* WORK INSTRUCTION:
From the data below, return only the lines from the one with "[00:00:00.45]" through the one with "[00:00:02.10]", exact and inclusive, with pictures left out.

* DATA:
● ● ●
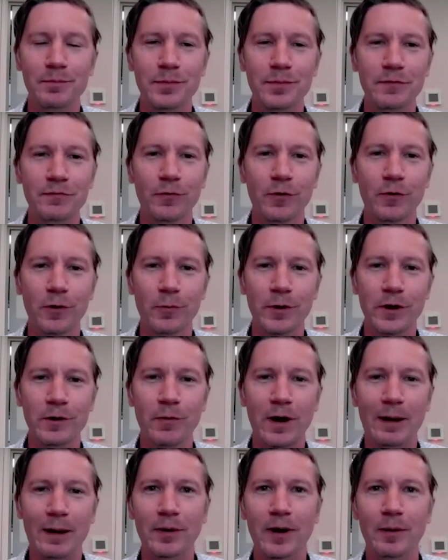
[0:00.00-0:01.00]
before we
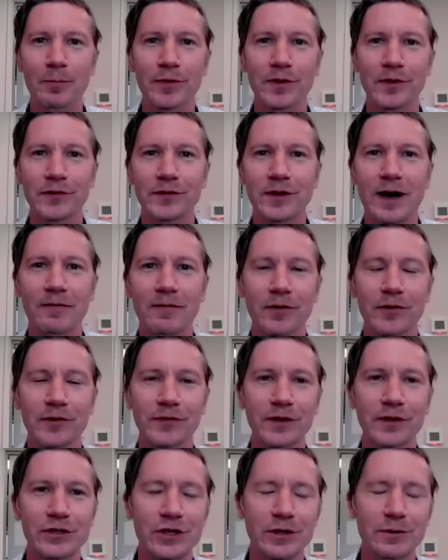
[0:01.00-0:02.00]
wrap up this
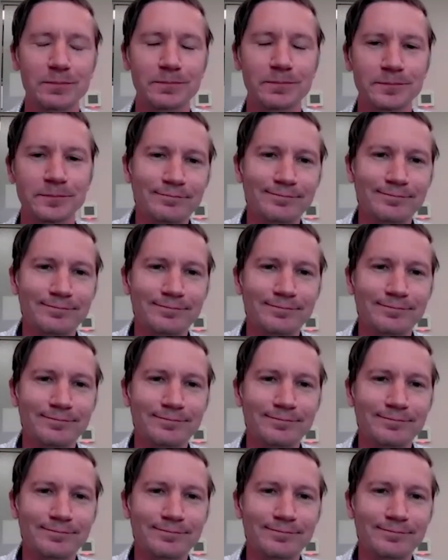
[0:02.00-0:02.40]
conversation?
● ● ●
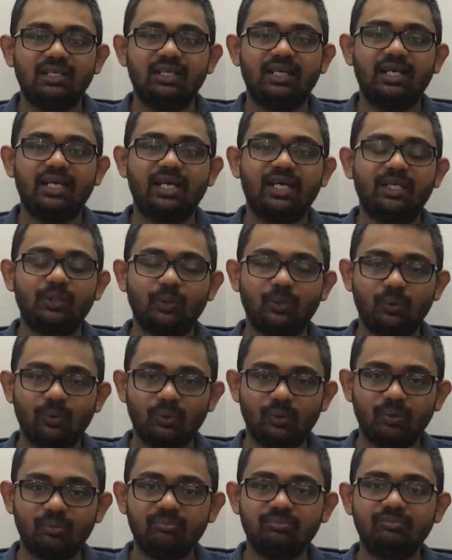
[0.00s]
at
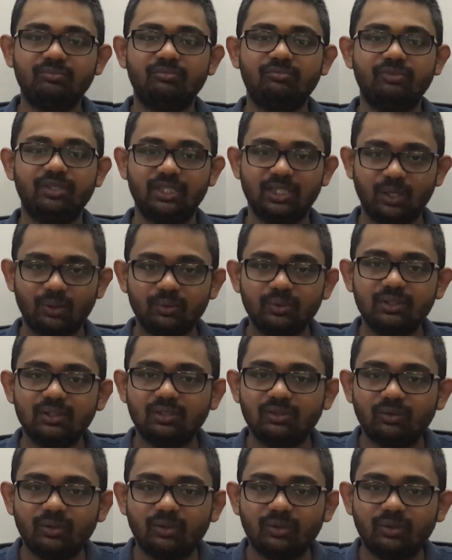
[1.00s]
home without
● ● ●
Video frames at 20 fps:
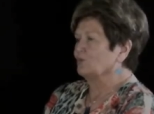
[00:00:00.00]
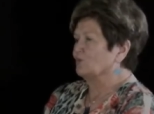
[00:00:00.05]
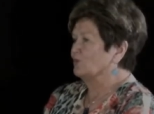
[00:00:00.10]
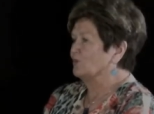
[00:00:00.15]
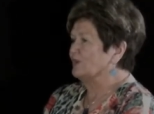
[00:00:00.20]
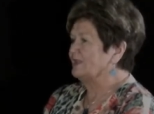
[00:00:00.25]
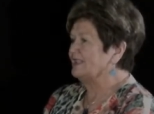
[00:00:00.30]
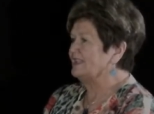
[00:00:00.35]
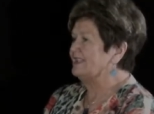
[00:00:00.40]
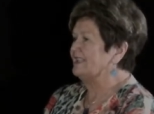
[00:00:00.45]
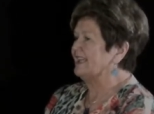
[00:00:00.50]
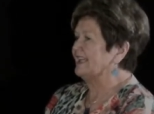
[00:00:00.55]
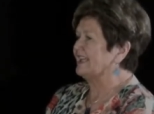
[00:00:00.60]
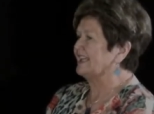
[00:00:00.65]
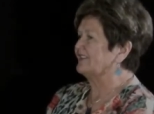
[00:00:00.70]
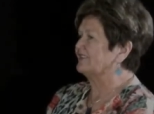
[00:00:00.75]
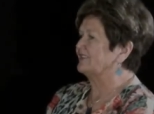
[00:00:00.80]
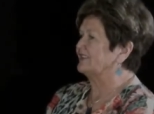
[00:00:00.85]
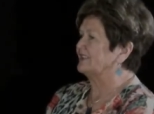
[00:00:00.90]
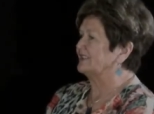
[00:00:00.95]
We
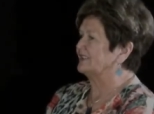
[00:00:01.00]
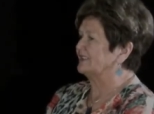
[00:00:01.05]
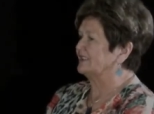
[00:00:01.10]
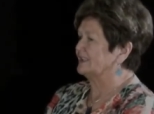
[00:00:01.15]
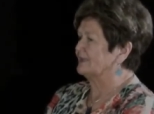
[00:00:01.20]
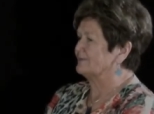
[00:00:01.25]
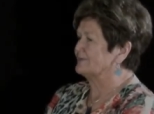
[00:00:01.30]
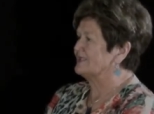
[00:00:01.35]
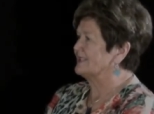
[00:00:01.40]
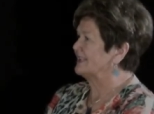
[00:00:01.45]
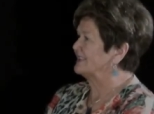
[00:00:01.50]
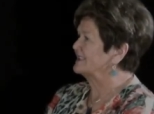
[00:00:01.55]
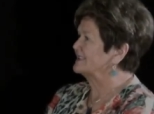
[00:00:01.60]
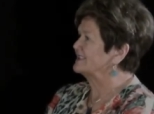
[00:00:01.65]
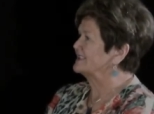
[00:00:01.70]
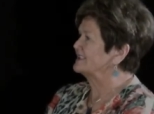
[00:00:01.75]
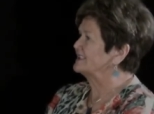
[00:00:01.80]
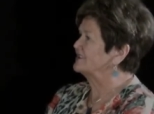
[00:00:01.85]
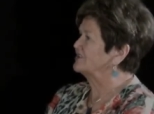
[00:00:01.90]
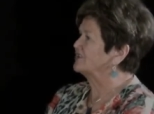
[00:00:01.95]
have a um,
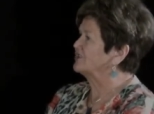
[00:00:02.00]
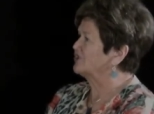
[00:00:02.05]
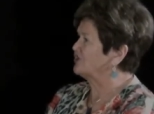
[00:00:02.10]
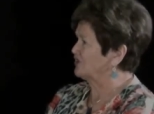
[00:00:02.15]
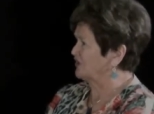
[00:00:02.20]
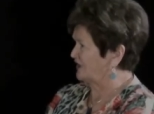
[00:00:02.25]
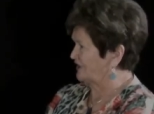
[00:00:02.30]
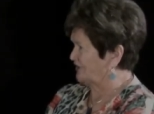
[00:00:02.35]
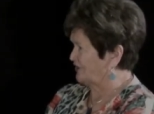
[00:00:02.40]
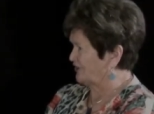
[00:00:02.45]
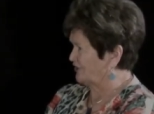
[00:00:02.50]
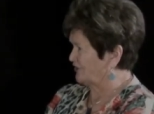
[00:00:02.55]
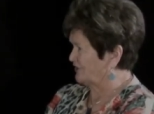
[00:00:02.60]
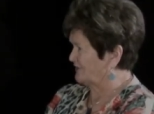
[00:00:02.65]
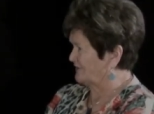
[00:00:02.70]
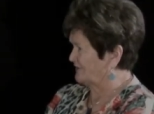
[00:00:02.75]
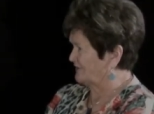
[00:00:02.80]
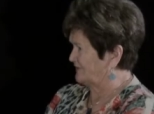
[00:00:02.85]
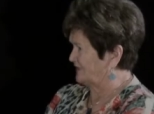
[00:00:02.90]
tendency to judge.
● ● ●
* SOLUTION TO THIS EXERCISE:
[00:00:00.45]
[00:00:00.50]
[00:00:00.55]
[00:00:00.60]
[00:00:00.65]
[00:00:00.70]
[00:00:00.75]
[00:00:00.80]
[00:00:00.85]
[00:00:00.90]
[00:00:00.95]
We
[00:00:01.00]
[00:00:01.05]
[00:00:01.10]
[00:00:01.15]
[00:00:01.20]
[00:00:01.25]
[00:00:01.30]
[00:00:01.35]
[00:00:01.40]
[00:00:01.45]
[00:00:01.50]
[00:00:01.55]
[00:00:01.60]
[00:00:01.65]
[00:00:01.70]
[00:00:01.75]
[00:00:01.80]
[00:00:01.85]
[00:00:01.90]
[00:00:01.95]
have a um,
[00:00:02.00]
[00:00:02.05]
[00:00:02.10]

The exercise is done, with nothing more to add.